- **Task details**: Each record should reappear exactly in your answer, minus any picture.

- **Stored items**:
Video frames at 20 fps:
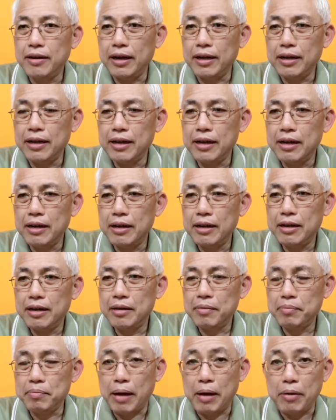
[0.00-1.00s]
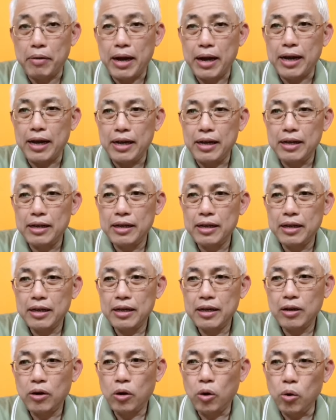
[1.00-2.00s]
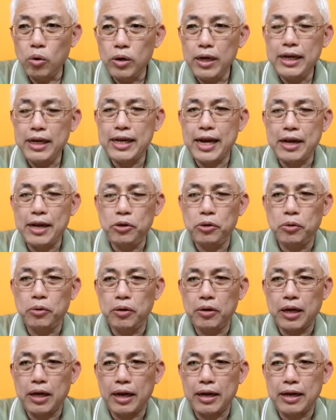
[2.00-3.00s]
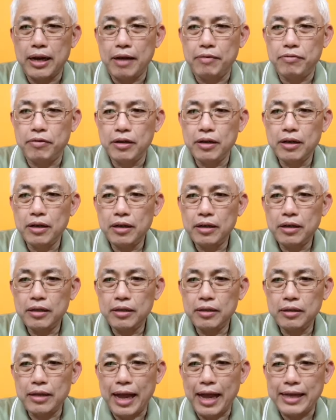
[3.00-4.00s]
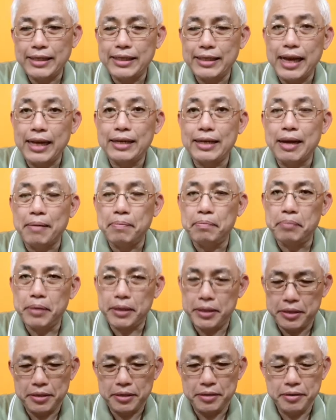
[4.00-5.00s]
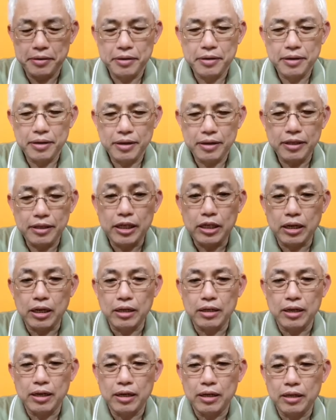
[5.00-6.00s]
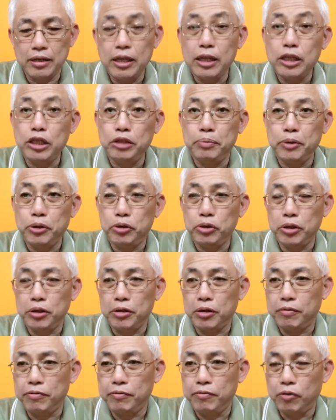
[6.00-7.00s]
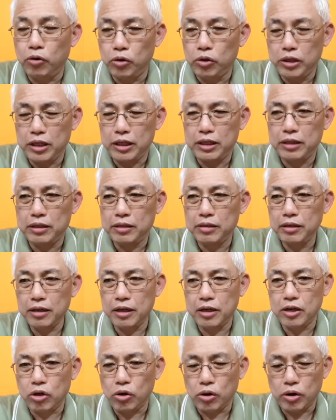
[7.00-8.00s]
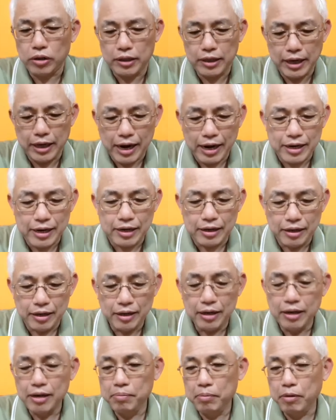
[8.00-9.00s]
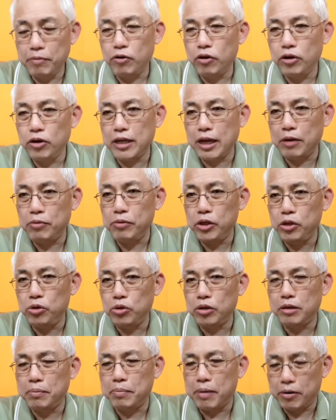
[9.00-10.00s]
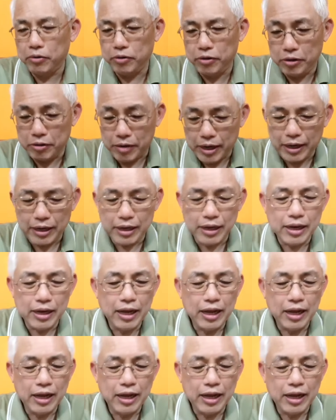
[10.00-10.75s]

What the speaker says: Right? By right, only then you can have the exact numbers, the distribution of voters across the island before you can withdraw the boundary, right?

- **Answer for the task**:
Video frames at 20 fps:
[0.00-1.00s]
[1.00-2.00s]
[2.00-3.00s]
[3.00-4.00s]
[4.00-5.00s]
[5.00-6.00s]
[6.00-7.00s]
[7.00-8.00s]
[8.00-9.00s]
[9.00-10.00s]
[10.00-10.75s]

What the speaker says: Right? By right, only then you can have the exact numbers, the distribution of voters across the island before you can withdraw the boundary, right?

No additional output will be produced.